## Saved data entries
-------------------------

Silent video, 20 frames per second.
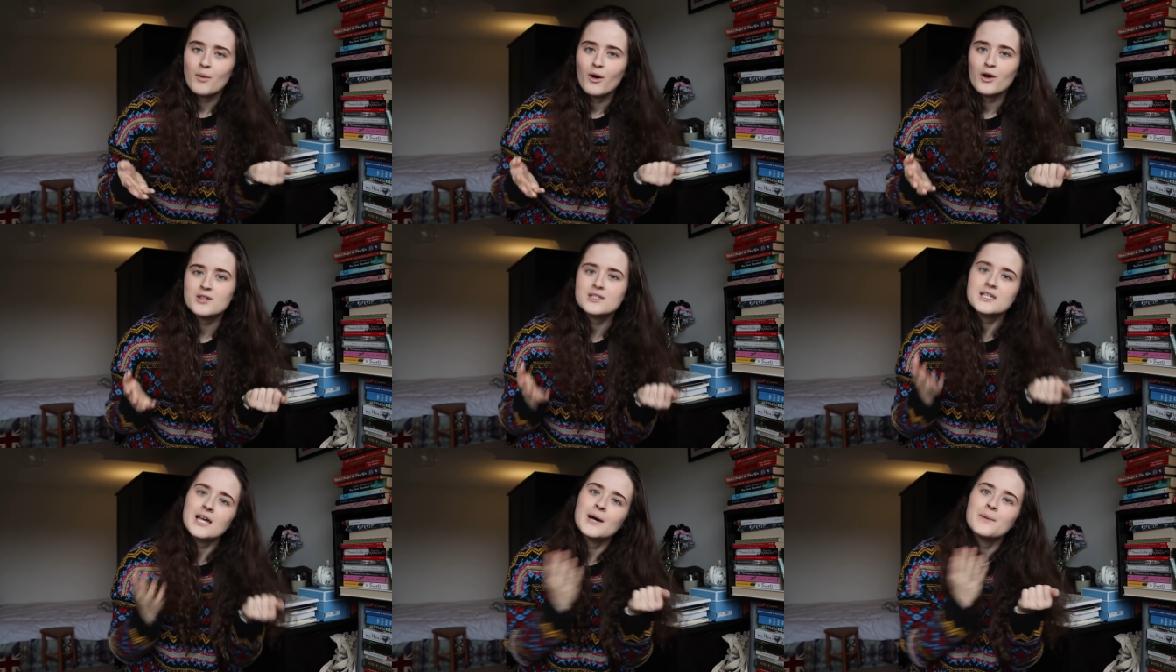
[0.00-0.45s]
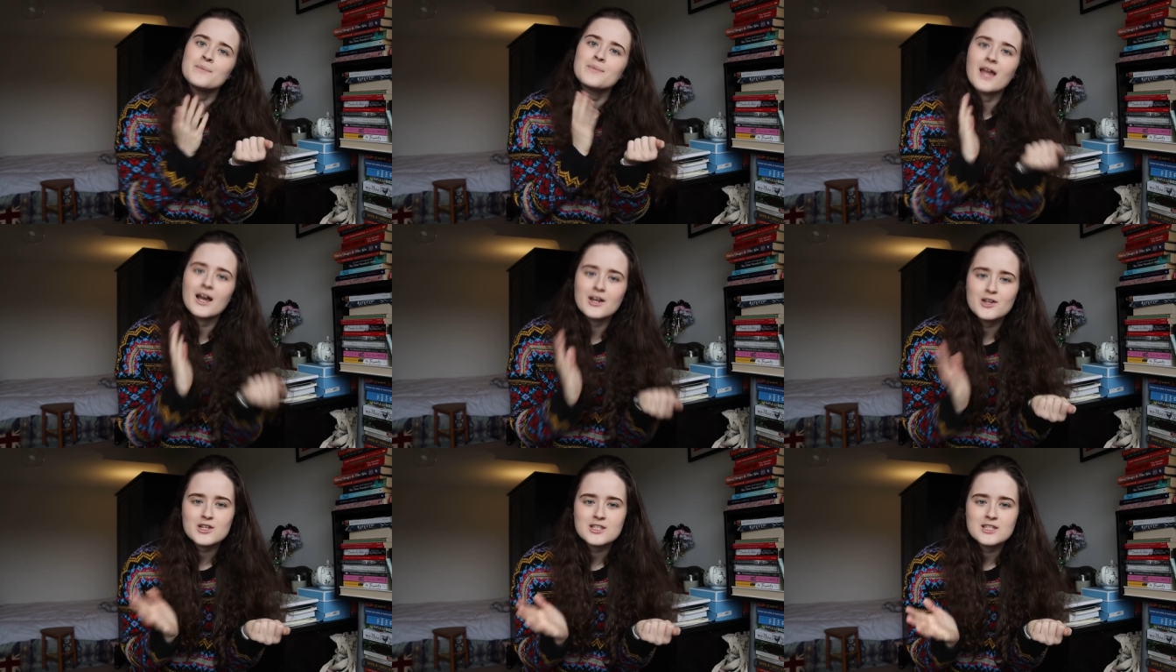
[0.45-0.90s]
But also,
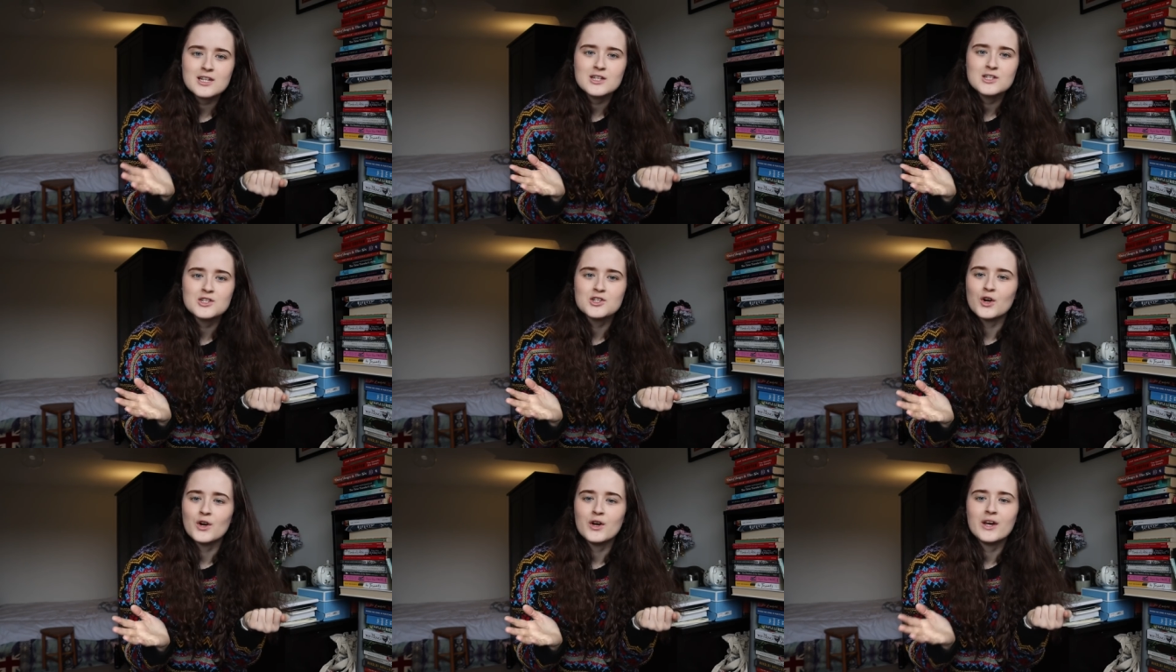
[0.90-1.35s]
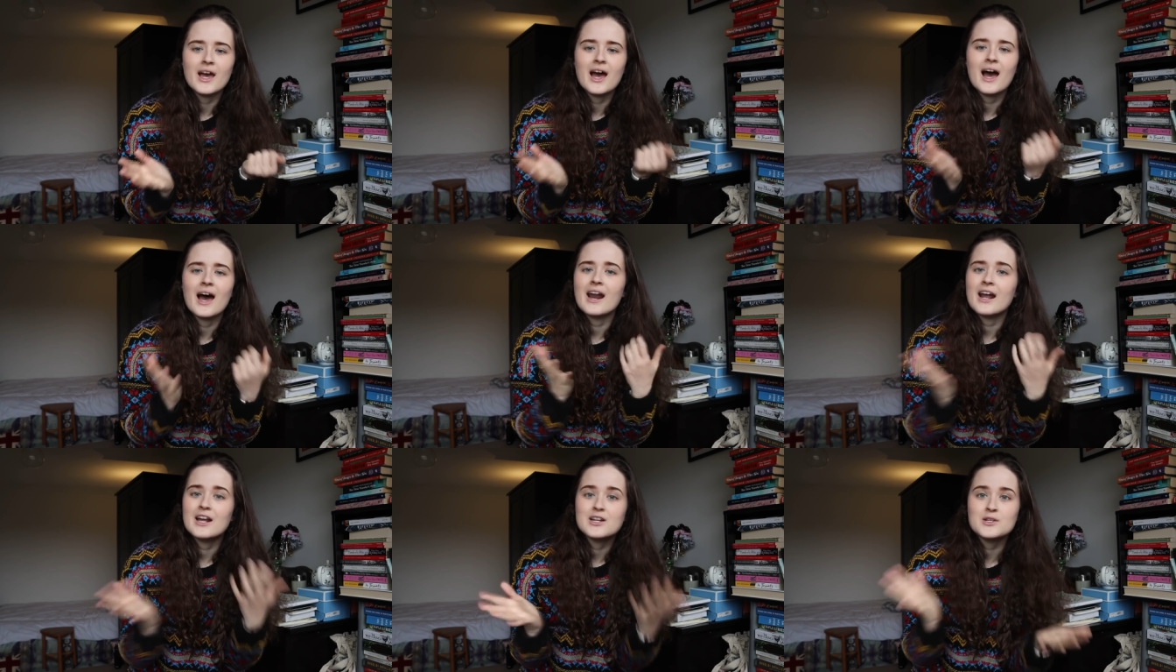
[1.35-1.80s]
I just enjoy it.
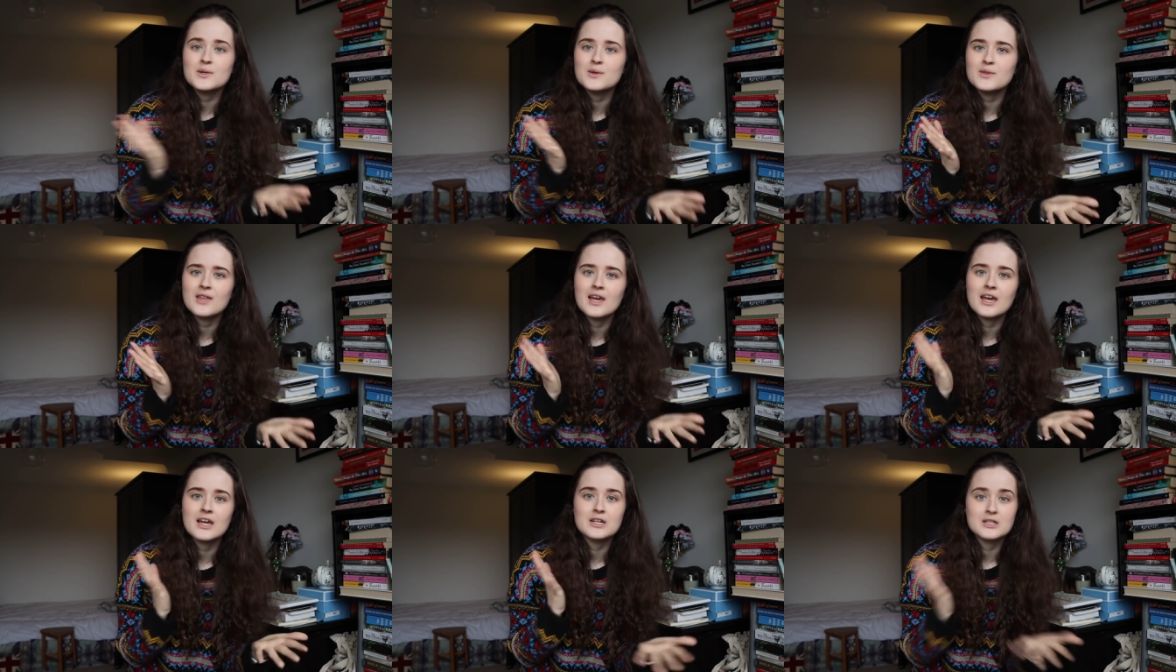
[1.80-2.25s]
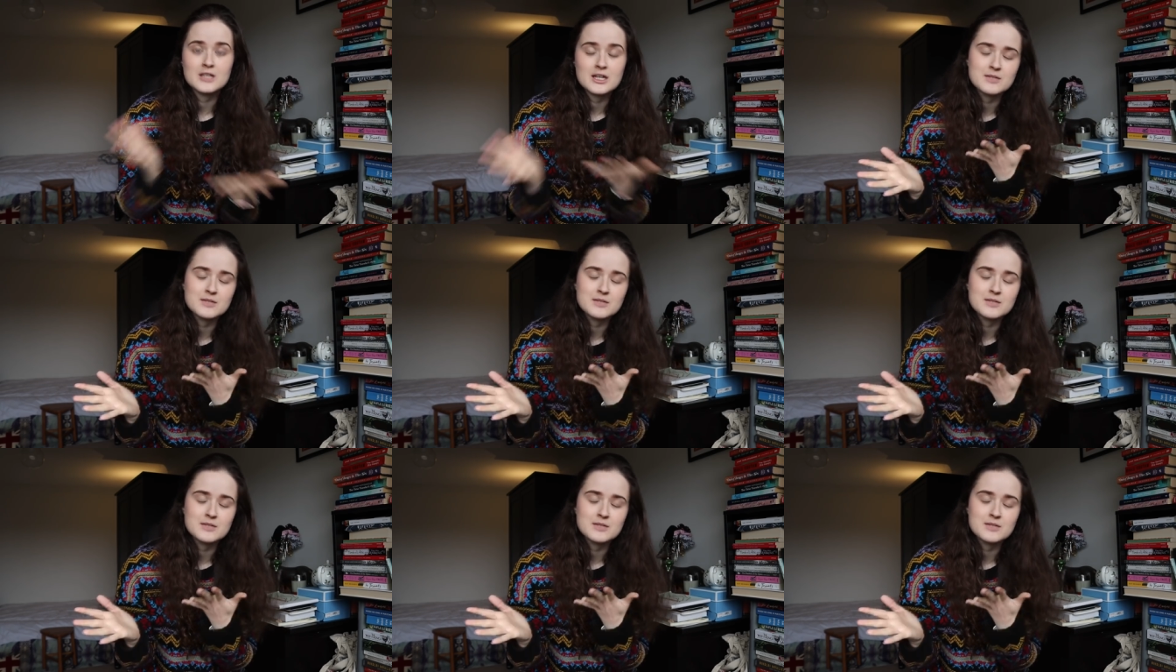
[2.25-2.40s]
And I do think,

-------------------------

## Brief
Give back each line above verbatim, dropping every picture.

## Solution
Silent video, 20 frames per second.
[0.00-0.45s]
[0.45-0.90s]
But also,
[0.90-1.35s]
[1.35-1.80s]
I just enjoy it.
[1.80-2.25s]
[2.25-2.40s]
And I do think,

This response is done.